- [Assigned task]: For the data that follows, print the line with "[1:12.84-1:13.84]", the line with "[1:22.84-1:23.40]", and all lines between them, exactly as they stand. Omit pictures and add nothing.

┌─ Supplied records

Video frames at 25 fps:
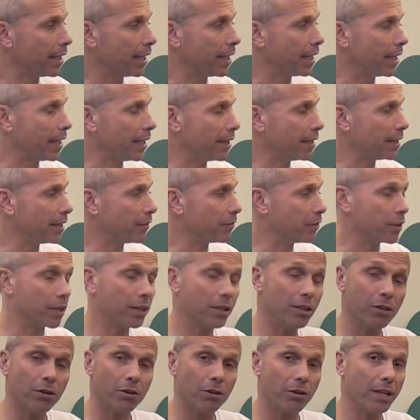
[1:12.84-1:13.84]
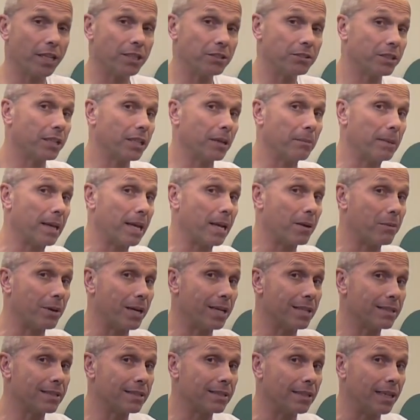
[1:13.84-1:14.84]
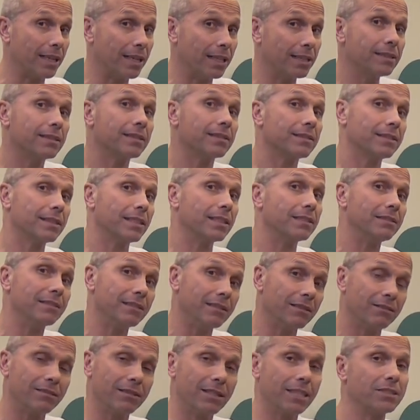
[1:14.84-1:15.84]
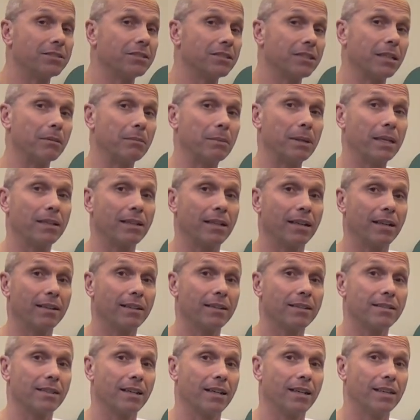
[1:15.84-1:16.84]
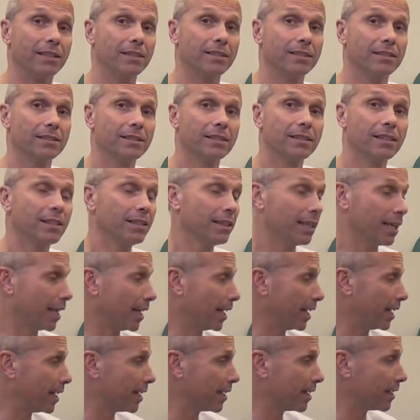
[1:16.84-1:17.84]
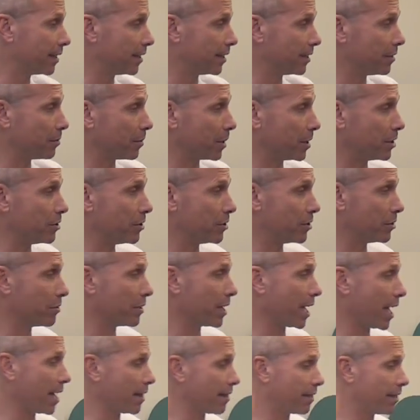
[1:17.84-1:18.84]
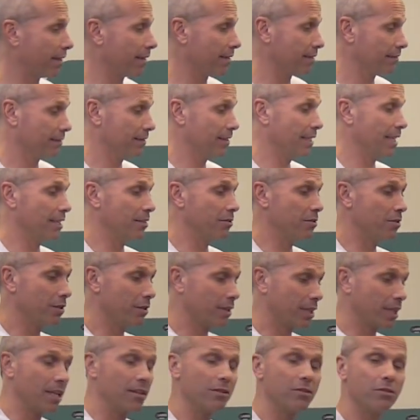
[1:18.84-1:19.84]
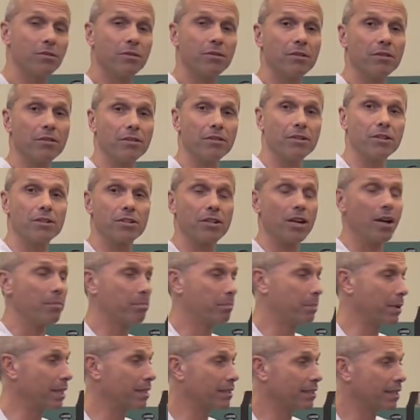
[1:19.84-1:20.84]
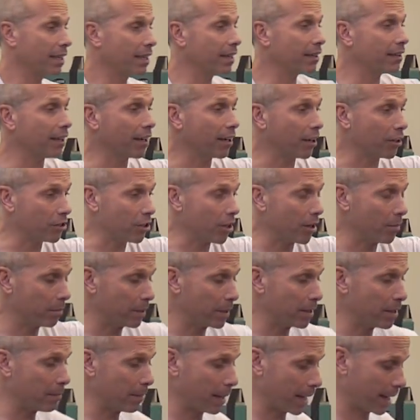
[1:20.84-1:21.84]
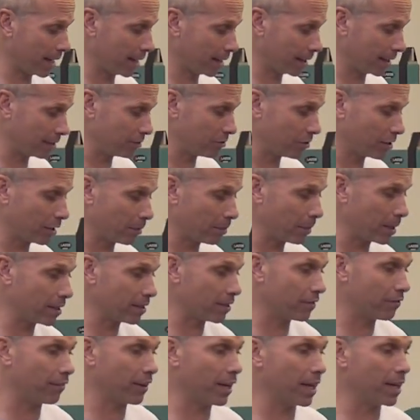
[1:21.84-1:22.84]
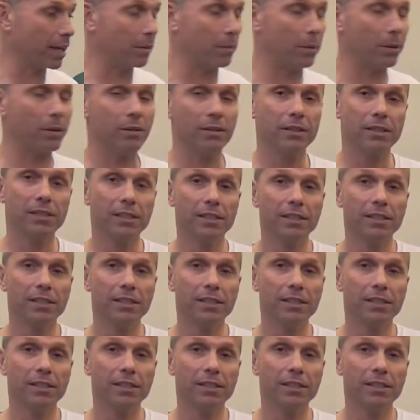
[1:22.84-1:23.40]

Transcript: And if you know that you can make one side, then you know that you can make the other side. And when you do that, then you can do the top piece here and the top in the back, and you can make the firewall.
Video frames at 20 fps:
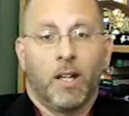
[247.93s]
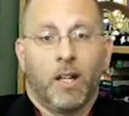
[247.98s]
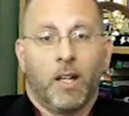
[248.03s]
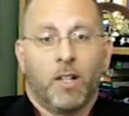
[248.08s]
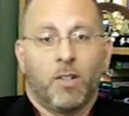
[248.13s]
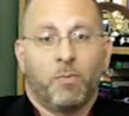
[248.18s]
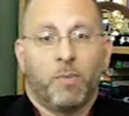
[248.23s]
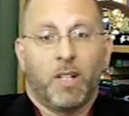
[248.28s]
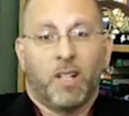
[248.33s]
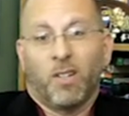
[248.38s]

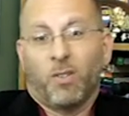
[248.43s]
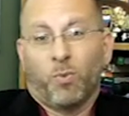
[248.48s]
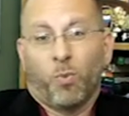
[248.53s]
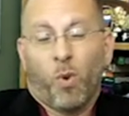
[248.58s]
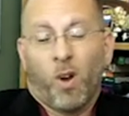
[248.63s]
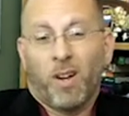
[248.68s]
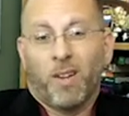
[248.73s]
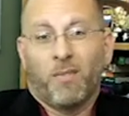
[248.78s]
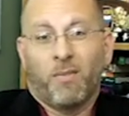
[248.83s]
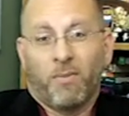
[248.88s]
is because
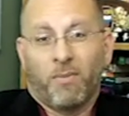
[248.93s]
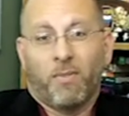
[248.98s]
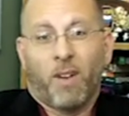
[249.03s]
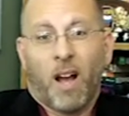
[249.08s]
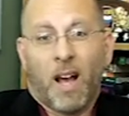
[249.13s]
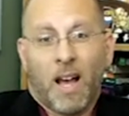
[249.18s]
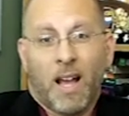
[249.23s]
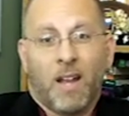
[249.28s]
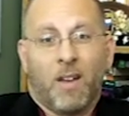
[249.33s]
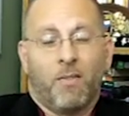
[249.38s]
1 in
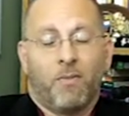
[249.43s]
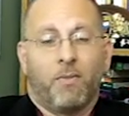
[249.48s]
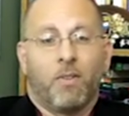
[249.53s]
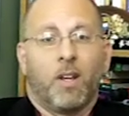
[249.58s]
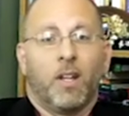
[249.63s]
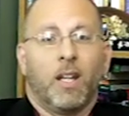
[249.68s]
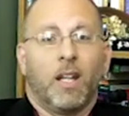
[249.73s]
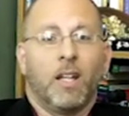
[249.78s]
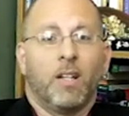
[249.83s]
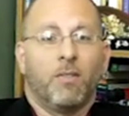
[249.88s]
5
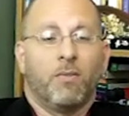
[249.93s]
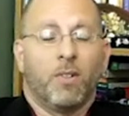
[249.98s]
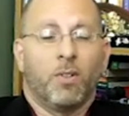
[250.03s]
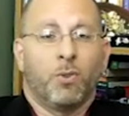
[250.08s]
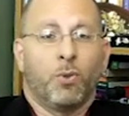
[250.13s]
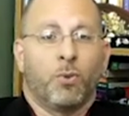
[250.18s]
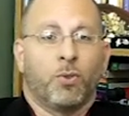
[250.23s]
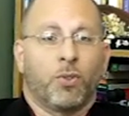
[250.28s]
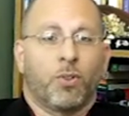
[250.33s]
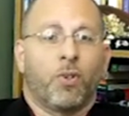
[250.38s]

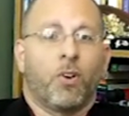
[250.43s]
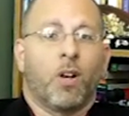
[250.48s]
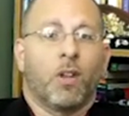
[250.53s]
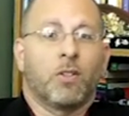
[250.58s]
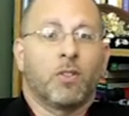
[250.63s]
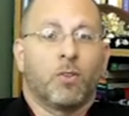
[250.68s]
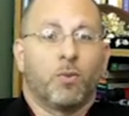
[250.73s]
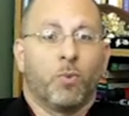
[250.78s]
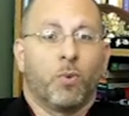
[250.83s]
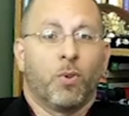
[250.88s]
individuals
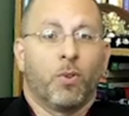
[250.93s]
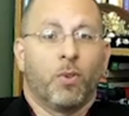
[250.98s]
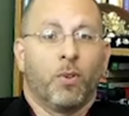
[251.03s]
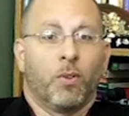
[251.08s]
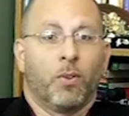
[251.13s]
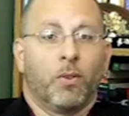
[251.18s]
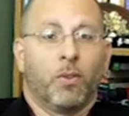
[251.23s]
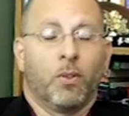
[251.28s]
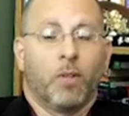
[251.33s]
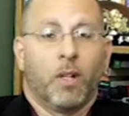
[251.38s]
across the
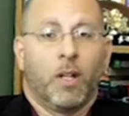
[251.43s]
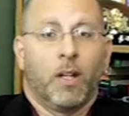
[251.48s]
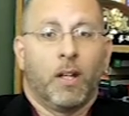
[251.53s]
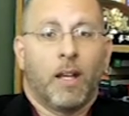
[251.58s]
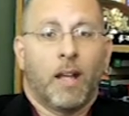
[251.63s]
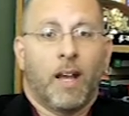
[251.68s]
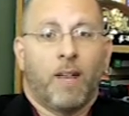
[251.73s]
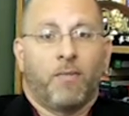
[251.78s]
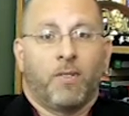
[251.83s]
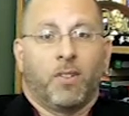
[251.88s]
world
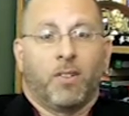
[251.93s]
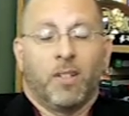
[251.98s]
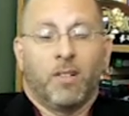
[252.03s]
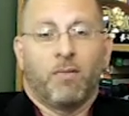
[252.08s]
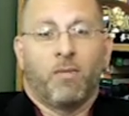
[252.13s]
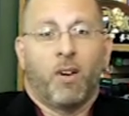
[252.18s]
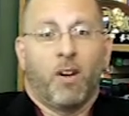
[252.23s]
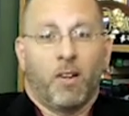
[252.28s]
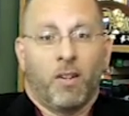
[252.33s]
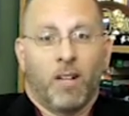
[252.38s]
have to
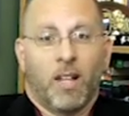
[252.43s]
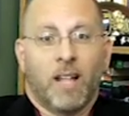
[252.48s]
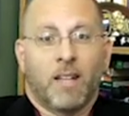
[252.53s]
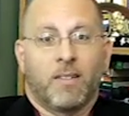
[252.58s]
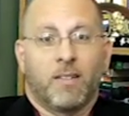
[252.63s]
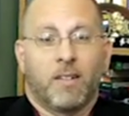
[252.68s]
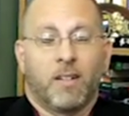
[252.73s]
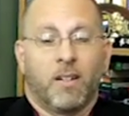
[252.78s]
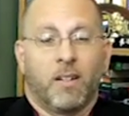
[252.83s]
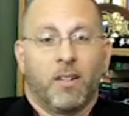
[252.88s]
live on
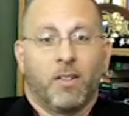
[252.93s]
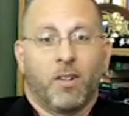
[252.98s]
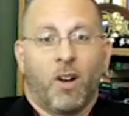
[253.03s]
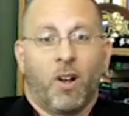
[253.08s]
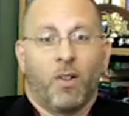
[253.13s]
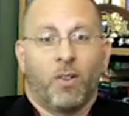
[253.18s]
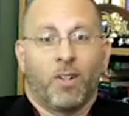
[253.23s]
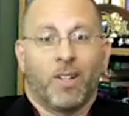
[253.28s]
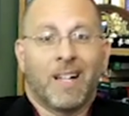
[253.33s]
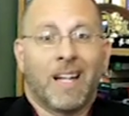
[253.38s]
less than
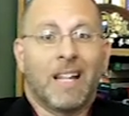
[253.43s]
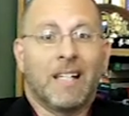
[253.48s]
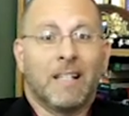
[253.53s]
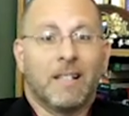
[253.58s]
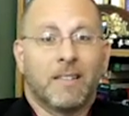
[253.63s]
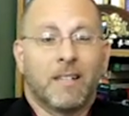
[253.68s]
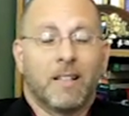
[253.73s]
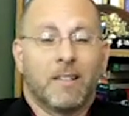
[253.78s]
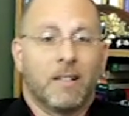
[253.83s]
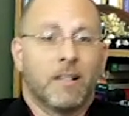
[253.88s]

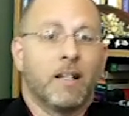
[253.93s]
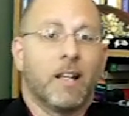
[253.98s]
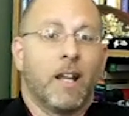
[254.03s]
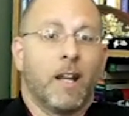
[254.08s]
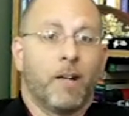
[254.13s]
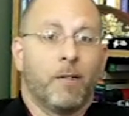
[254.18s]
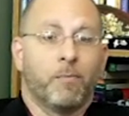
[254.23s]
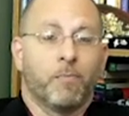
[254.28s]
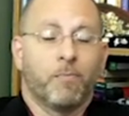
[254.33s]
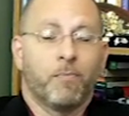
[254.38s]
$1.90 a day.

└─
┌─ Supplied records

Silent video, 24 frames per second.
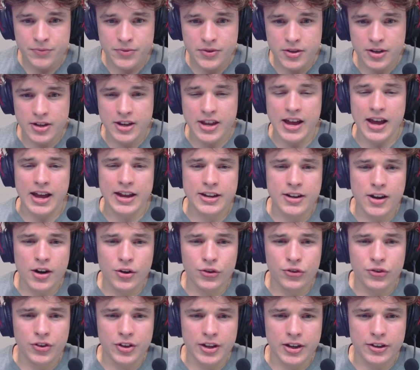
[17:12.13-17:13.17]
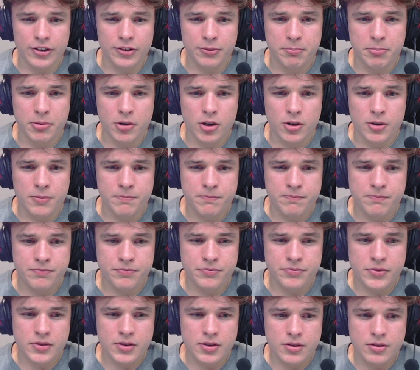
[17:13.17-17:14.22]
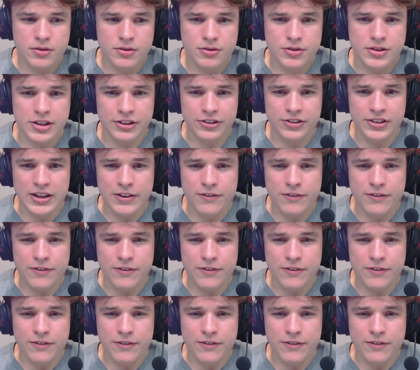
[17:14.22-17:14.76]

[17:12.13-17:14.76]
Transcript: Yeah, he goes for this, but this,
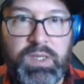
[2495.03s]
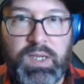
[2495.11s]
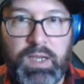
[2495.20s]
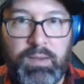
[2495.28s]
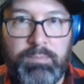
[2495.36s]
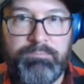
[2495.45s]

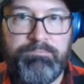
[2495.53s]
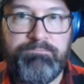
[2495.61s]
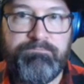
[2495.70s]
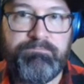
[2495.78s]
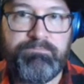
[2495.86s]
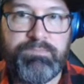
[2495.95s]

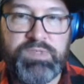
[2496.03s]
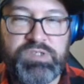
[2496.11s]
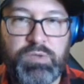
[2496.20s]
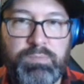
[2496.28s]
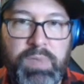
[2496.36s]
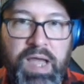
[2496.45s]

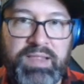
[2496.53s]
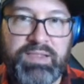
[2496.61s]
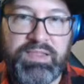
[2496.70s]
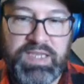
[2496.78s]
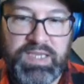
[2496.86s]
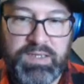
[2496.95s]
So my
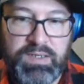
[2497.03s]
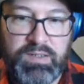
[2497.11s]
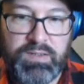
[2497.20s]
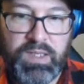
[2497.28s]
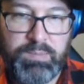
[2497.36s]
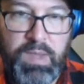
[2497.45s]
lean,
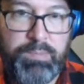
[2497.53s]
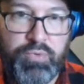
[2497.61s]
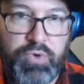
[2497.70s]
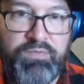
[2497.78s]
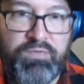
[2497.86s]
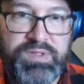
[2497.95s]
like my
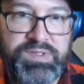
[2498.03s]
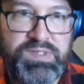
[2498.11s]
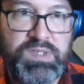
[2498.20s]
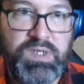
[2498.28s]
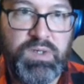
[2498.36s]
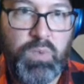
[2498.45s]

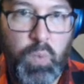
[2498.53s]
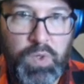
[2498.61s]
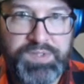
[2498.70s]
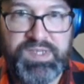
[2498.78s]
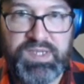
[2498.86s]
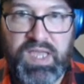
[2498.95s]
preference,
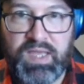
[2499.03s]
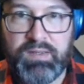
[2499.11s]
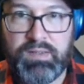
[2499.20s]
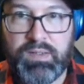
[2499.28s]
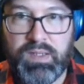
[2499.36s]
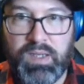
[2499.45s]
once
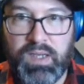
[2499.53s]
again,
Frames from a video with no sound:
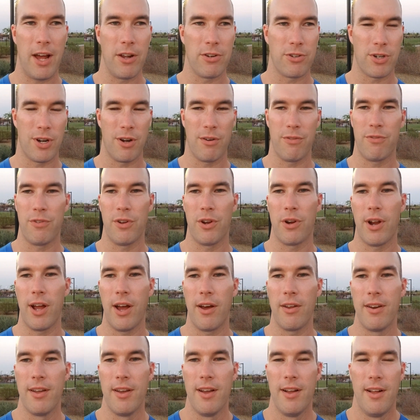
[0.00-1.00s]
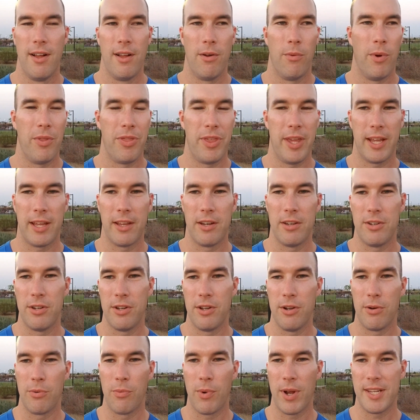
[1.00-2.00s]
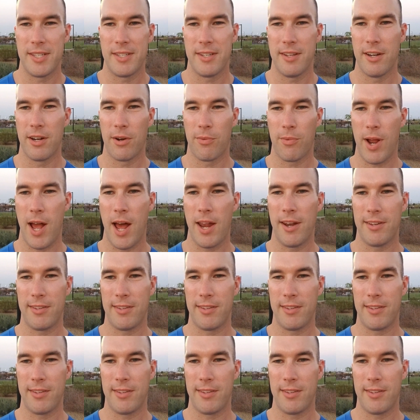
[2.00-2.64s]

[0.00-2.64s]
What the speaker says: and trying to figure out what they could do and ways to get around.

└─

- [Task solution]:
[1:12.84-1:13.84]
[1:13.84-1:14.84]
[1:14.84-1:15.84]
[1:15.84-1:16.84]
[1:16.84-1:17.84]
[1:17.84-1:18.84]
[1:18.84-1:19.84]
[1:19.84-1:20.84]
[1:20.84-1:21.84]
[1:21.84-1:22.84]
[1:22.84-1:23.40]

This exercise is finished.